The Gospels do not disguise their insecurities over priority in Jesus's favours, and all three Synoptics record versions of a dispute among the disciples about which of them is the greatest (Matthew 20.24-28; Mark 10.41-45; Luke 22.24-30). The Gospel reading for the Conversion of St Paul (Matthew 19.27-end) fits into this dispute, and here again Jesus must remind his followers that faithfulness is always honoured, but not according to criteria of long service: "many who are first will be last, and the last will be first" (Matthew 19.30).
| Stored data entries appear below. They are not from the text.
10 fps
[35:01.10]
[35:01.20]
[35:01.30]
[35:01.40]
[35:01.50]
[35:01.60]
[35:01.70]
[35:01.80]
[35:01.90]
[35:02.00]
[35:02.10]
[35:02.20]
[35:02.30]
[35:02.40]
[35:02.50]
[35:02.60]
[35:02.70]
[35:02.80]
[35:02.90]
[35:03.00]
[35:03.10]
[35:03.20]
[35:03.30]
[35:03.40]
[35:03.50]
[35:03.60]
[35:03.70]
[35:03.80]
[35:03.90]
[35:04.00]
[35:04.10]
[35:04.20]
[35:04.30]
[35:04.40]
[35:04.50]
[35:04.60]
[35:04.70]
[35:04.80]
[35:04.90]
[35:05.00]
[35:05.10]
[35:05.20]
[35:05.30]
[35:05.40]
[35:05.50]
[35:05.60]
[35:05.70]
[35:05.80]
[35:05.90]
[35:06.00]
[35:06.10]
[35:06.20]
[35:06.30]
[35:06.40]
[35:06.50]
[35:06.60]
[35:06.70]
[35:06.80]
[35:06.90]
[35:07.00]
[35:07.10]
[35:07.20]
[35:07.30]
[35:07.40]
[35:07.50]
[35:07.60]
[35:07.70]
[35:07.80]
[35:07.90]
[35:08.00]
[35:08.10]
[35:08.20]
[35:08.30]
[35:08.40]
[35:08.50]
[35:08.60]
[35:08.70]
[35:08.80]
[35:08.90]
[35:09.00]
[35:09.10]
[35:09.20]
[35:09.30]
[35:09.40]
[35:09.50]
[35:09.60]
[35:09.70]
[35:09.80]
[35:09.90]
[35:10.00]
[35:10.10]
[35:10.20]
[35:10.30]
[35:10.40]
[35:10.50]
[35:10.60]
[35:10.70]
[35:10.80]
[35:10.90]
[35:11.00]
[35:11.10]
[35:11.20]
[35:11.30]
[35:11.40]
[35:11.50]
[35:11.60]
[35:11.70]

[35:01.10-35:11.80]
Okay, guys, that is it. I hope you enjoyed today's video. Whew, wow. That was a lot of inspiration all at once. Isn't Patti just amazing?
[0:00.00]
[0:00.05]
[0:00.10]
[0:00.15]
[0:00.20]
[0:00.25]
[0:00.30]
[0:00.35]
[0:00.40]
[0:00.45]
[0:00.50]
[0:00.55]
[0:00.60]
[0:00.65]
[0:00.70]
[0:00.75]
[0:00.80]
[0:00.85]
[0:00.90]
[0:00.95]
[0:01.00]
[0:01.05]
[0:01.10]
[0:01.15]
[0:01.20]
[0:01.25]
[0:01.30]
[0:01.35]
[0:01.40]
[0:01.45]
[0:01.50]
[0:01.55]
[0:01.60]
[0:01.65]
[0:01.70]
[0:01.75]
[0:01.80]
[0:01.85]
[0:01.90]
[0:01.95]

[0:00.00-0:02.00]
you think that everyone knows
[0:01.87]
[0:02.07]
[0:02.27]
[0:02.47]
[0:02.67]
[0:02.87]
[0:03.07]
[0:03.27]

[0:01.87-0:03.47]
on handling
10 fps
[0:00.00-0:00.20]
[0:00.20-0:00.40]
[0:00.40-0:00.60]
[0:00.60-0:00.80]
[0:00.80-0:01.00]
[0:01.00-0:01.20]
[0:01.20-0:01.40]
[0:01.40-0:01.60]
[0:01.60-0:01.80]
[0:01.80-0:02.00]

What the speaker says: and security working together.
This admonition comes after Matthew has told the story of the rich young man who wishes to follow Jesus.The only quality he lacks is the readiness to give up the security of possessions.The same episode is recounted by Luke (Luke 18.18-30) and by Mark (Mark 10.17-27), but only in Mark's account do we hear that Jesus, "looking at [the young man], loved him" (Mark 10.21). It is this hope that -- despite our distractions, distorted perceptions and opinions, and material attachments -- we are seen and loved as potential witnesses and followers of Jesus which helps us to make sense out of the wonderful improbability of St Paul.